Produce a verbatim transcript of the entries below, excluding pictures.

> Data items
----------

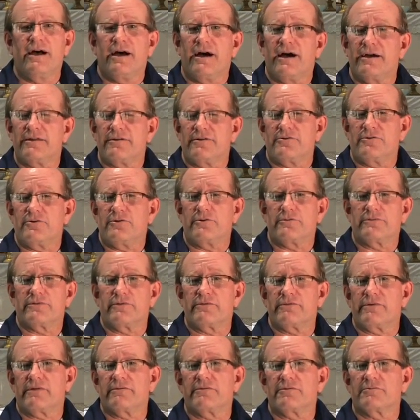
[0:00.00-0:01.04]
I don't know if
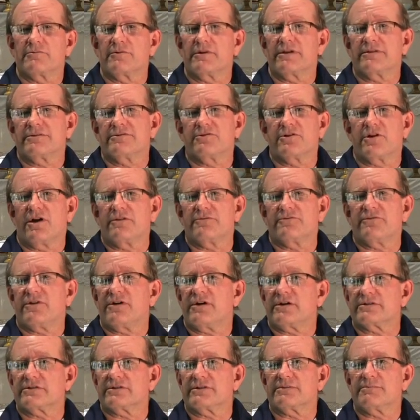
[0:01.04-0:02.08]
you've ever read John
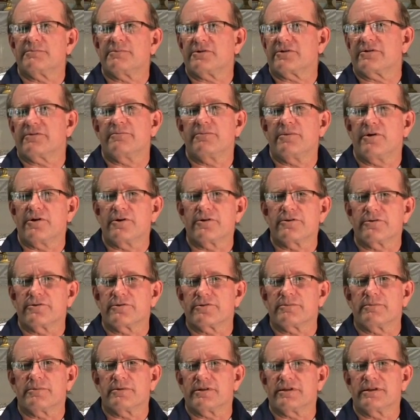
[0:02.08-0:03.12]
Foxe's Book of
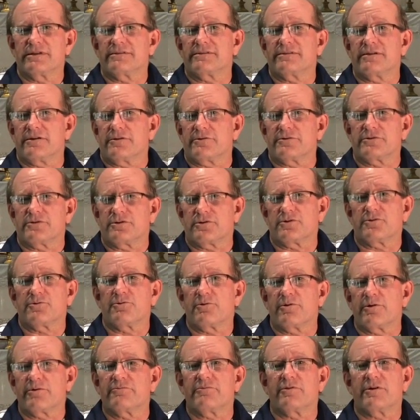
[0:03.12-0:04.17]
Martyrs, but it tells the
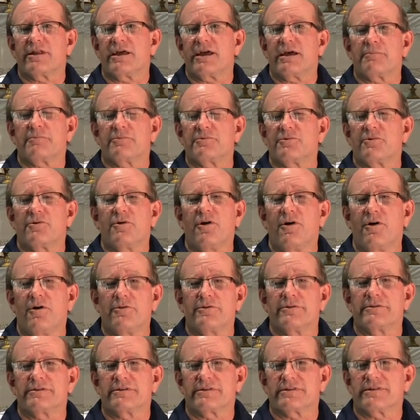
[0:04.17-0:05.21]
story of what happened to all
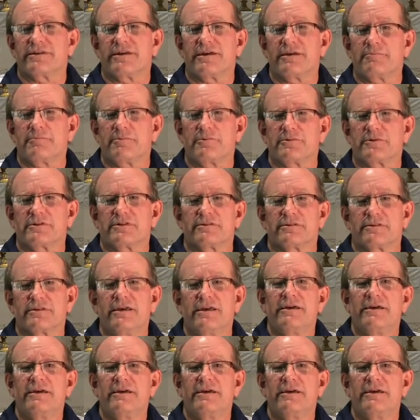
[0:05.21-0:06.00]
the disciples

----------

> Solution
[0:00.00-0:01.04]
I don't know if
[0:01.04-0:02.08]
you've ever read John
[0:02.08-0:03.12]
Foxe's Book of
[0:03.12-0:04.17]
Martyrs, but it tells the
[0:04.17-0:05.21]
story of what happened to all
[0:05.21-0:06.00]
the disciples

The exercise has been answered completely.